Abstract

The present work is concerned with identifying effects of Reynolds number and time-varying full-scale atmospheric boundary layers on the characteristics of the SFS2 ship airwake for a 0 deg headwind and -15 deg, -30 deg, and -60 deg off-bow winds using large eddy simulation. Reynolds number effects between a 1:50-scale wind tunnel model (Re1/50 = 2.9x106) and full-scale ship (ReL = 160x106) are investigated for a non-atmospheric boundary-layer inflow at 0 deg, -15 deg, -30 deg, and -60 deg wind angle.
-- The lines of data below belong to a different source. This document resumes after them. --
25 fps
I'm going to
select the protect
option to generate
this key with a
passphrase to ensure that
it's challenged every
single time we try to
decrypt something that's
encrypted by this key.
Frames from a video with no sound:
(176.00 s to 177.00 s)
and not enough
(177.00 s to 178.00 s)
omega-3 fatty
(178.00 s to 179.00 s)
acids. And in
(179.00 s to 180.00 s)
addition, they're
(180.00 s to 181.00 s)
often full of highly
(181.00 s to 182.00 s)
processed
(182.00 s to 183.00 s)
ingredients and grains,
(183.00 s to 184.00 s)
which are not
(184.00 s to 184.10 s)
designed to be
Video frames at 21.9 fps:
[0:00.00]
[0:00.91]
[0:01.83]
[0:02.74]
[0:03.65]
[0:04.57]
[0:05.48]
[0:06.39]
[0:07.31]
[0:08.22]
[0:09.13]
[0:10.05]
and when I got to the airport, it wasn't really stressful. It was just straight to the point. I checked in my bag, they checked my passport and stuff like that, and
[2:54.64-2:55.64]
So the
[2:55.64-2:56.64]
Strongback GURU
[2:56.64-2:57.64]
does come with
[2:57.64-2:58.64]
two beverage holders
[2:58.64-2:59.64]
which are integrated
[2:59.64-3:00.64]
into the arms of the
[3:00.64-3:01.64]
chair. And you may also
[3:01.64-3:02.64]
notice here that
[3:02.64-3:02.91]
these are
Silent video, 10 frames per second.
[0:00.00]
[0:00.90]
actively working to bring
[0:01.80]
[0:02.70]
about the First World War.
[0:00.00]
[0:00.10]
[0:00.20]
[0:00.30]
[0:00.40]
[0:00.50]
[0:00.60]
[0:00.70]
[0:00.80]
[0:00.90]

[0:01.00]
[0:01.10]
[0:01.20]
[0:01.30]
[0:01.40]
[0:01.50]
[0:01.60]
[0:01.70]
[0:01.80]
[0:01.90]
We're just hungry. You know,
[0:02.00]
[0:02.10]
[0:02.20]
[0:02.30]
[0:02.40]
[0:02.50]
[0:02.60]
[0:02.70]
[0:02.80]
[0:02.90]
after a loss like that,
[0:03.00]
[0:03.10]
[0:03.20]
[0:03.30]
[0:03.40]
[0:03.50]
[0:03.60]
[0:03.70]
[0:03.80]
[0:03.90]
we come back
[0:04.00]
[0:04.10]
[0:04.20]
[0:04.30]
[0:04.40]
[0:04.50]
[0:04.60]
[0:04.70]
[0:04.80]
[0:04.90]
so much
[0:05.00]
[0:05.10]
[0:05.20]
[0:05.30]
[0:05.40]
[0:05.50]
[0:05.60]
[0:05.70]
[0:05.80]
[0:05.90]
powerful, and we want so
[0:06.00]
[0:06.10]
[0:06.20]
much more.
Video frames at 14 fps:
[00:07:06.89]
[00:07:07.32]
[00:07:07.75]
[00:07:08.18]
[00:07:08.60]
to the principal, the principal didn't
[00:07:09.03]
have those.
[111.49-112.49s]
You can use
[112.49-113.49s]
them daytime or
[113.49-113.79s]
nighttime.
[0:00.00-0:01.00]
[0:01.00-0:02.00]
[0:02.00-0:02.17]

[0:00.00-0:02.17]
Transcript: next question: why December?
Atmospheric boundary-layer effects are studied for atmospheric boundary layers with two distinct levels of shear for a 0 deg headwind and -60 deg off-bow wind. Overall, headwind airwakes demonstrate Reynolds independence and full-scale atmospheric boundary-layer independence on the mean velocity profile sampled at multiple locations above the SFS2 flight deck, but notable changes in energy content and turbulence intensity both inside the airwake and in the freestream when full-scale atmospheric boundary-layer effects are simulated. The statistical quantities and flow field characteristics of off-bow airwakes are more sensitive to both significant changes in Reynolds number and inclusion of full-scale atmospheric boundary-layer effects.